__What you will do__: Only the text belongs in the copy: retype each record exactly as it appears.

[Stored entries]
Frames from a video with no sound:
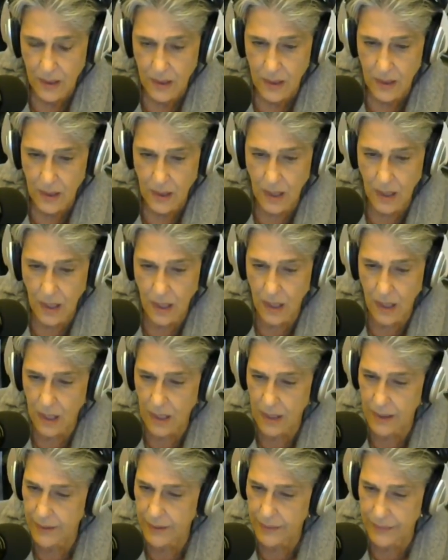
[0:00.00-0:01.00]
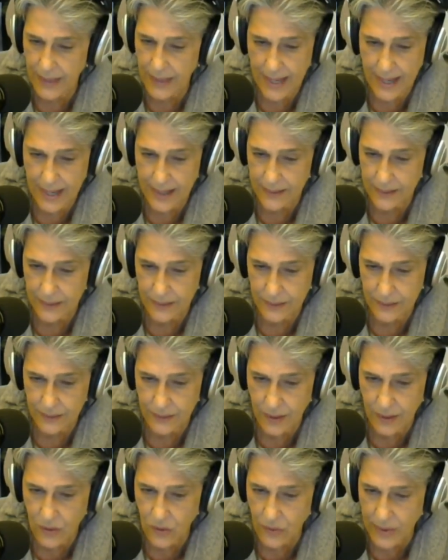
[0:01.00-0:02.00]
that,
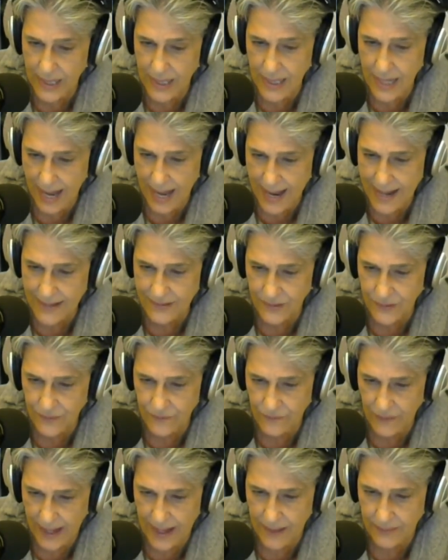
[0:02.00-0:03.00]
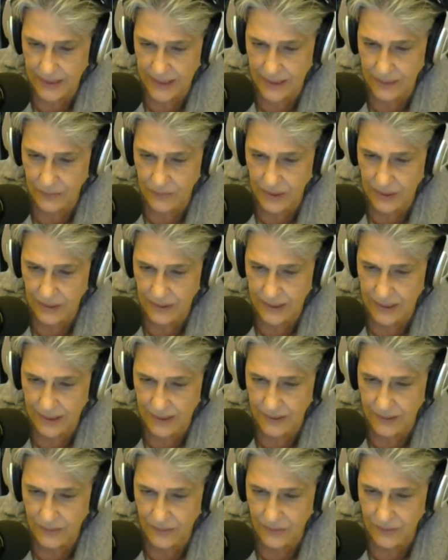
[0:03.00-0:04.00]
no, he has family, we're
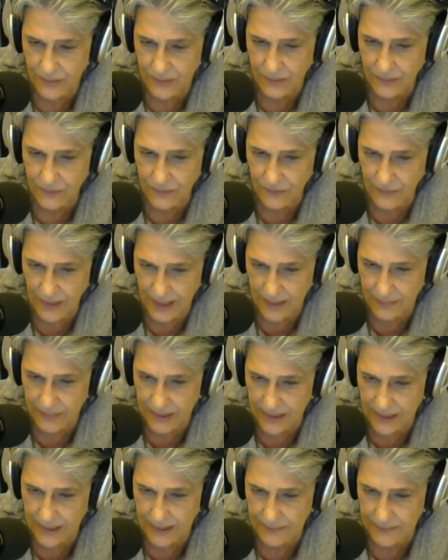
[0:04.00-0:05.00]
his family.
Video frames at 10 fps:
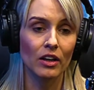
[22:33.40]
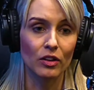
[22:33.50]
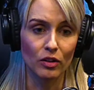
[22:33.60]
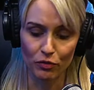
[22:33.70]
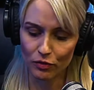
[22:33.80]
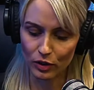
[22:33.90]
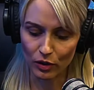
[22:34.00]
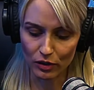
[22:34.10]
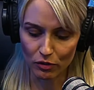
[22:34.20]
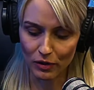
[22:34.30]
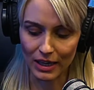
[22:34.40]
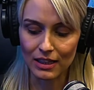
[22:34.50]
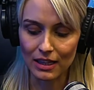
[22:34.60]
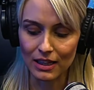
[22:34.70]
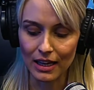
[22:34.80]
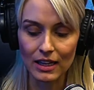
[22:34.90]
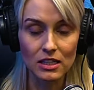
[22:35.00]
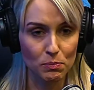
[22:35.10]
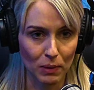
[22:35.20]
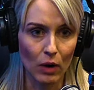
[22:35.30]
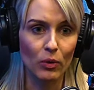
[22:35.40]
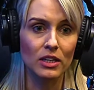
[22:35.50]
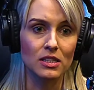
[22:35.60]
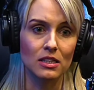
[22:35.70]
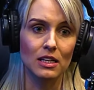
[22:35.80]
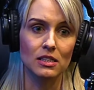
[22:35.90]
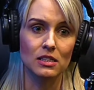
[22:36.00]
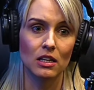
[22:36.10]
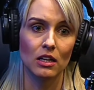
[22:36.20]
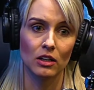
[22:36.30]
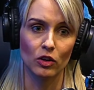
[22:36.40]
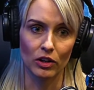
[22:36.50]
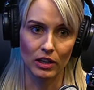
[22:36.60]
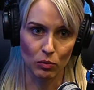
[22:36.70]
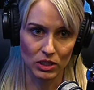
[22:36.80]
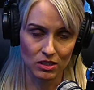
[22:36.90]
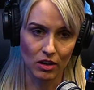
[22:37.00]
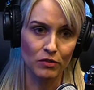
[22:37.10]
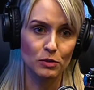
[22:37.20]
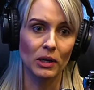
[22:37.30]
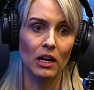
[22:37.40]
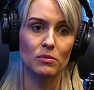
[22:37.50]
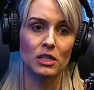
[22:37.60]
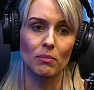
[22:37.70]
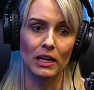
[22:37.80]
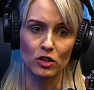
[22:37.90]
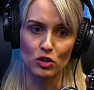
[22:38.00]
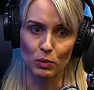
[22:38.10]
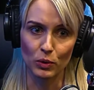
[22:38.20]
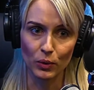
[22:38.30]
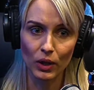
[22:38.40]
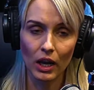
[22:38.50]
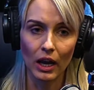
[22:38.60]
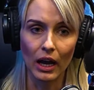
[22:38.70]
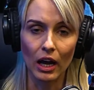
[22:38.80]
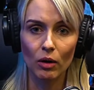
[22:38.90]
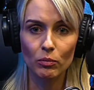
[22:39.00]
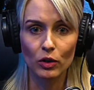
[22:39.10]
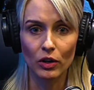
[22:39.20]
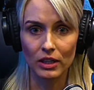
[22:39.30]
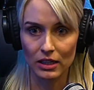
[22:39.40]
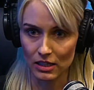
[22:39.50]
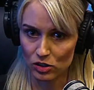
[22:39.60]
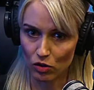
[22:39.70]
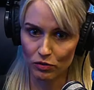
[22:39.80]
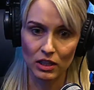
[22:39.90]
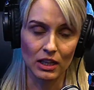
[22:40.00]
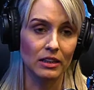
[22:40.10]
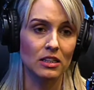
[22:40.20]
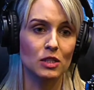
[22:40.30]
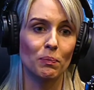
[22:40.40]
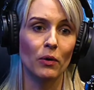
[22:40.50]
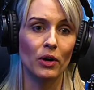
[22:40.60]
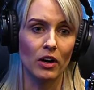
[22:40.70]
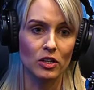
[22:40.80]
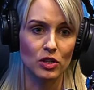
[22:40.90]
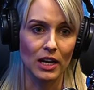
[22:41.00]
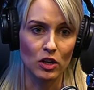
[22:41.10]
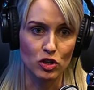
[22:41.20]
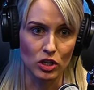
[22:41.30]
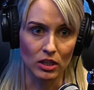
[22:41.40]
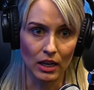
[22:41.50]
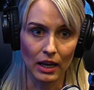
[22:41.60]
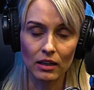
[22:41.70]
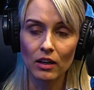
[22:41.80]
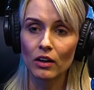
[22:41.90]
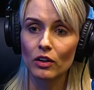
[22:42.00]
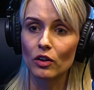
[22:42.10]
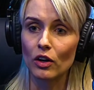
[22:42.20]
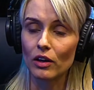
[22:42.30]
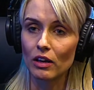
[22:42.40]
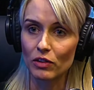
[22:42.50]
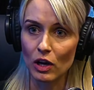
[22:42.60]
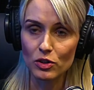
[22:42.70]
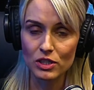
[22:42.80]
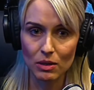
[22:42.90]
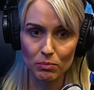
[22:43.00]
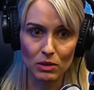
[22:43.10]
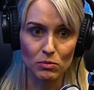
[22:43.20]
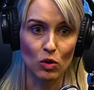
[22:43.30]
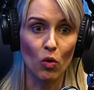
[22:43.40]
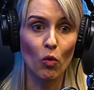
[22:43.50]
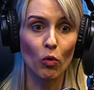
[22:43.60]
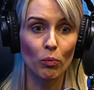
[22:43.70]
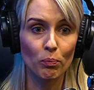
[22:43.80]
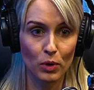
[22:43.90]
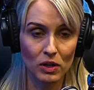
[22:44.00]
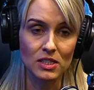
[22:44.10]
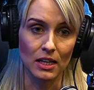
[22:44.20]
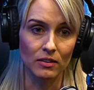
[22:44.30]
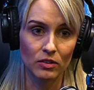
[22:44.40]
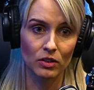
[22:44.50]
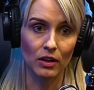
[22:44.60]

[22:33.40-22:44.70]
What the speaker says: the fact that there is powerlessness, that one's life becomes unmanageable, that there's often that despair and isolation. And, if those symptoms are all present,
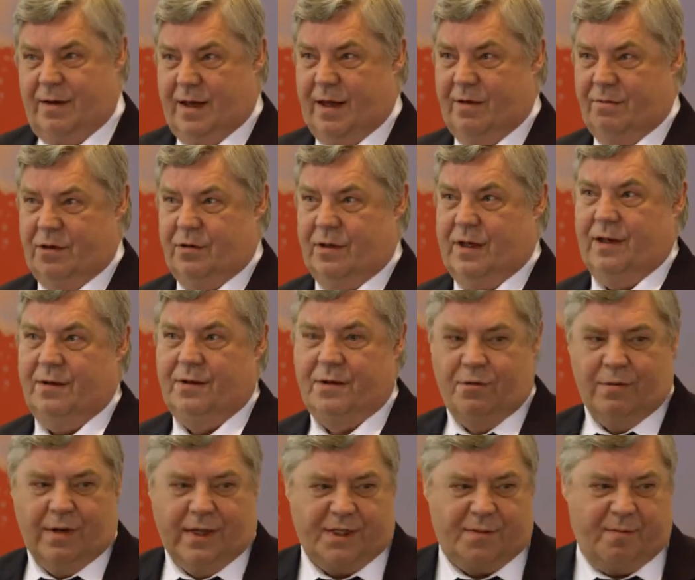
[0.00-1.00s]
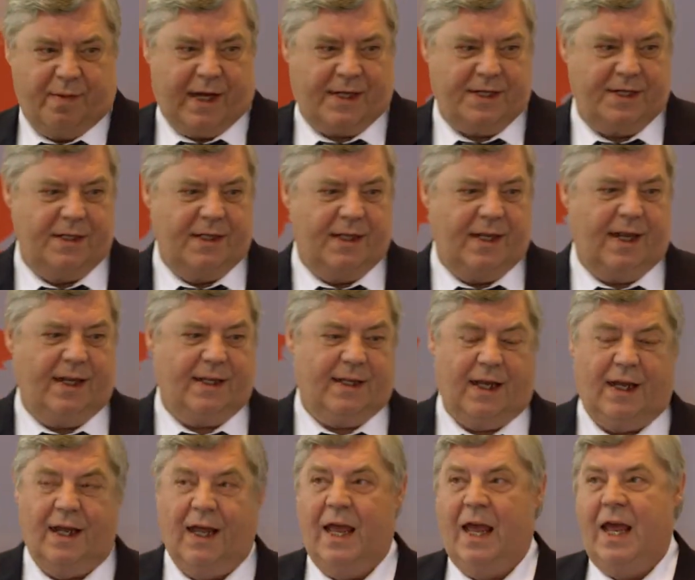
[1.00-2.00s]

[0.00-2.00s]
have a look at new inspection data.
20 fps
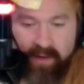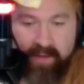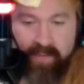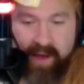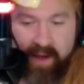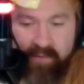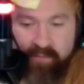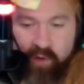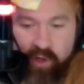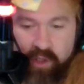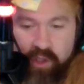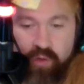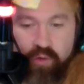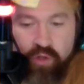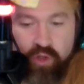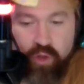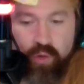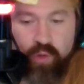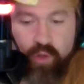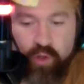the amount of work
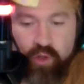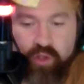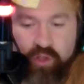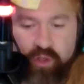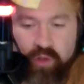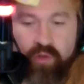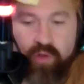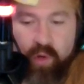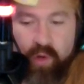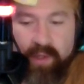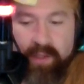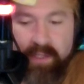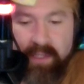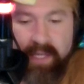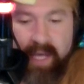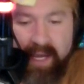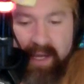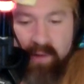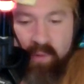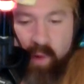you do, you're still going
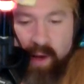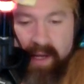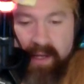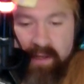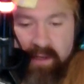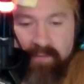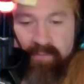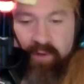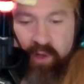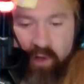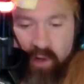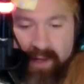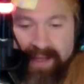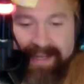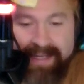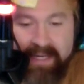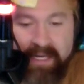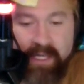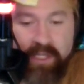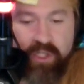to gain weight if you're
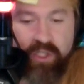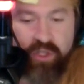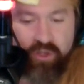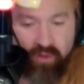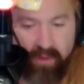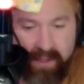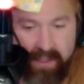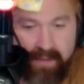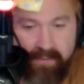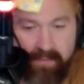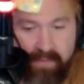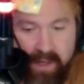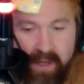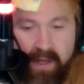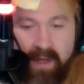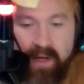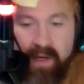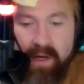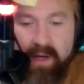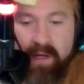in an extreme
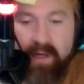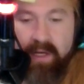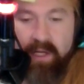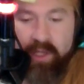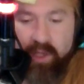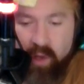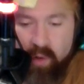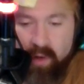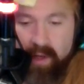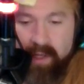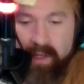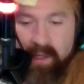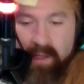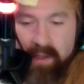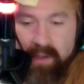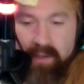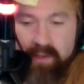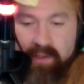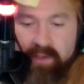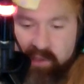caloric
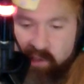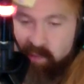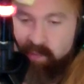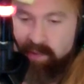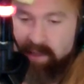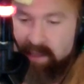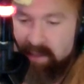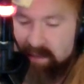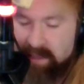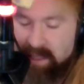surplus.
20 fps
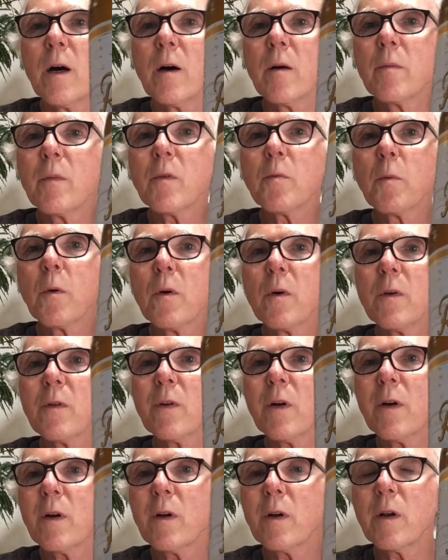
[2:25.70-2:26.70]
This brewery
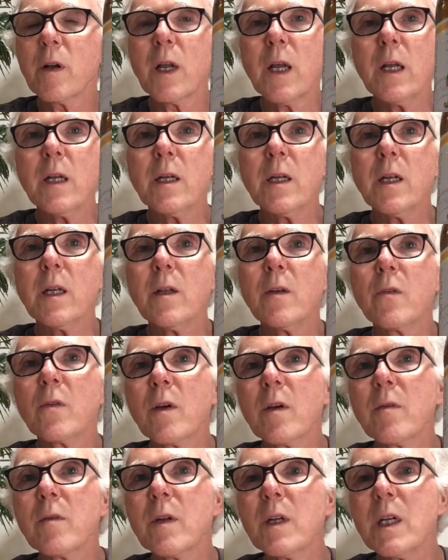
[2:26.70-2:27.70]
started in
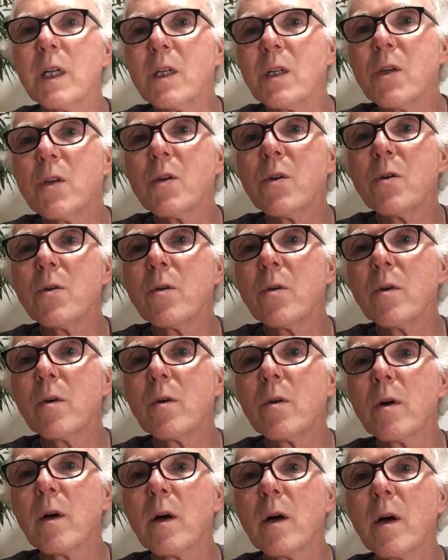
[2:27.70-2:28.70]
1872.
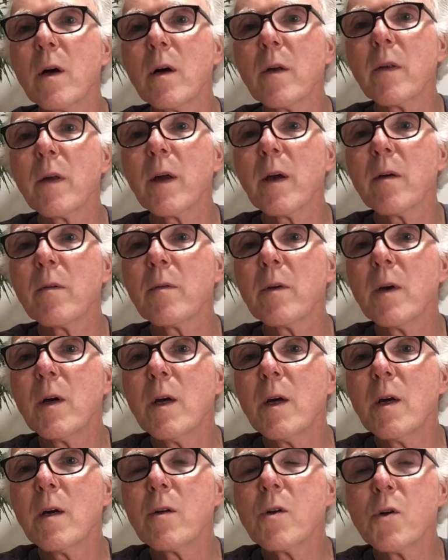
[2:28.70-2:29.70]
They have
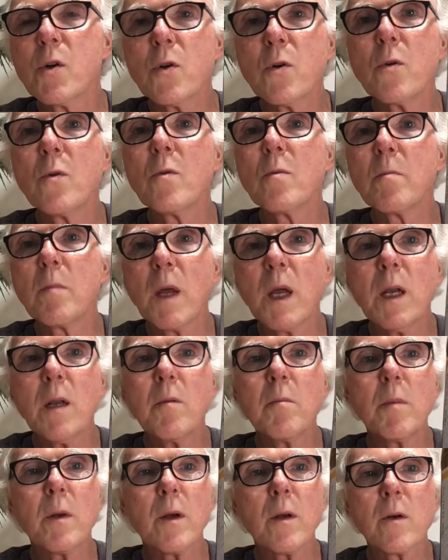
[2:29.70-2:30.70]
two
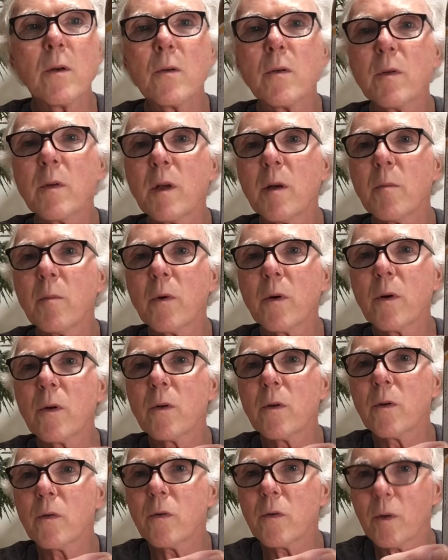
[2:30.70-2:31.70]
main beers that they
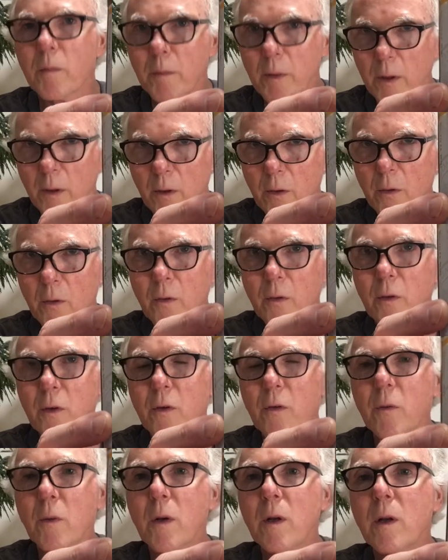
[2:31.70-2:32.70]
produce, a Pils,
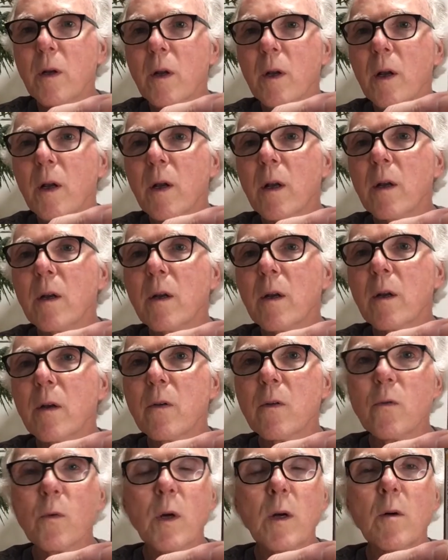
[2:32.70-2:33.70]
this one, and a
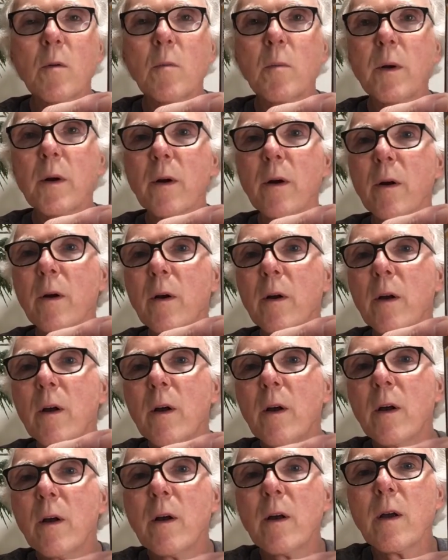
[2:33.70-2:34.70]
Zwickel beer,
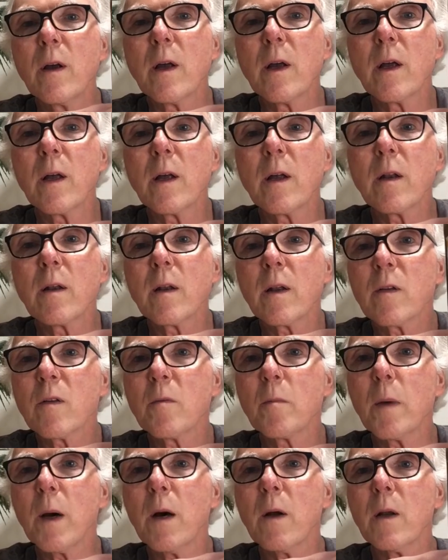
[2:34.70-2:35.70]
and that's
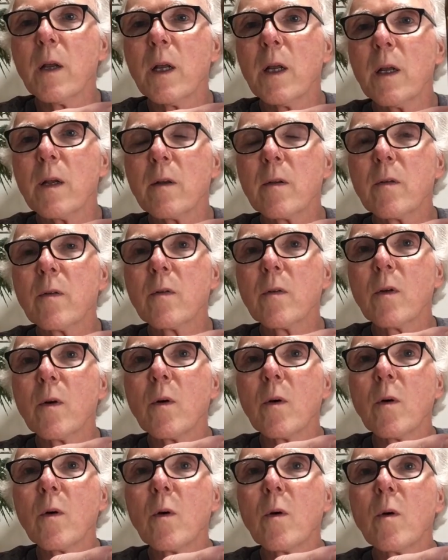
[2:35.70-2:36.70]
about it.
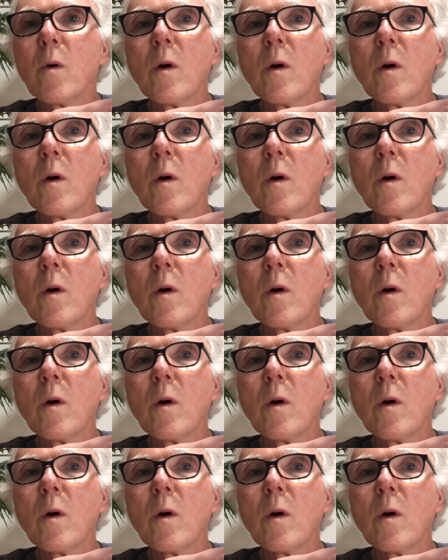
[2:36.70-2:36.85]
So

__Reply to the exercise__:
Frames from a video with no sound:
[0:00.00-0:01.00]
[0:01.00-0:02.00]
that,
[0:02.00-0:03.00]
[0:03.00-0:04.00]
no, he has family, we're
[0:04.00-0:05.00]
his family.
Video frames at 10 fps:
[22:33.40]
[22:33.50]
[22:33.60]
[22:33.70]
[22:33.80]
[22:33.90]
[22:34.00]
[22:34.10]
[22:34.20]
[22:34.30]
[22:34.40]
[22:34.50]
[22:34.60]
[22:34.70]
[22:34.80]
[22:34.90]
[22:35.00]
[22:35.10]
[22:35.20]
[22:35.30]
[22:35.40]
[22:35.50]
[22:35.60]
[22:35.70]
[22:35.80]
[22:35.90]
[22:36.00]
[22:36.10]
[22:36.20]
[22:36.30]
[22:36.40]
[22:36.50]
[22:36.60]
[22:36.70]
[22:36.80]
[22:36.90]
[22:37.00]
[22:37.10]
[22:37.20]
[22:37.30]
[22:37.40]
[22:37.50]
[22:37.60]
[22:37.70]
[22:37.80]
[22:37.90]
[22:38.00]
[22:38.10]
[22:38.20]
[22:38.30]
[22:38.40]
[22:38.50]
[22:38.60]
[22:38.70]
[22:38.80]
[22:38.90]
[22:39.00]
[22:39.10]
[22:39.20]
[22:39.30]
[22:39.40]
[22:39.50]
[22:39.60]
[22:39.70]
[22:39.80]
[22:39.90]
[22:40.00]
[22:40.10]
[22:40.20]
[22:40.30]
[22:40.40]
[22:40.50]
[22:40.60]
[22:40.70]
[22:40.80]
[22:40.90]
[22:41.00]
[22:41.10]
[22:41.20]
[22:41.30]
[22:41.40]
[22:41.50]
[22:41.60]
[22:41.70]
[22:41.80]
[22:41.90]
[22:42.00]
[22:42.10]
[22:42.20]
[22:42.30]
[22:42.40]
[22:42.50]
[22:42.60]
[22:42.70]
[22:42.80]
[22:42.90]
[22:43.00]
[22:43.10]
[22:43.20]
[22:43.30]
[22:43.40]
[22:43.50]
[22:43.60]
[22:43.70]
[22:43.80]
[22:43.90]
[22:44.00]
[22:44.10]
[22:44.20]
[22:44.30]
[22:44.40]
[22:44.50]
[22:44.60]

[22:33.40-22:44.70]
What the speaker says: the fact that there is powerlessness, that one's life becomes unmanageable, that there's often that despair and isolation. And, if those symptoms are all present,
[0.00-1.00s]
[1.00-2.00s]

[0.00-2.00s]
have a look at new inspection data.
20 fps
the amount of work
you do, you're still going
to gain weight if you're
in an extreme
caloric
surplus.
20 fps
[2:25.70-2:26.70]
This brewery
[2:26.70-2:27.70]
started in
[2:27.70-2:28.70]
1872.
[2:28.70-2:29.70]
They have
[2:29.70-2:30.70]
two
[2:30.70-2:31.70]
main beers that they
[2:31.70-2:32.70]
produce, a Pils,
[2:32.70-2:33.70]
this one, and a
[2:33.70-2:34.70]
Zwickel beer,
[2:34.70-2:35.70]
and that's
[2:35.70-2:36.70]
about it.
[2:36.70-2:36.85]
So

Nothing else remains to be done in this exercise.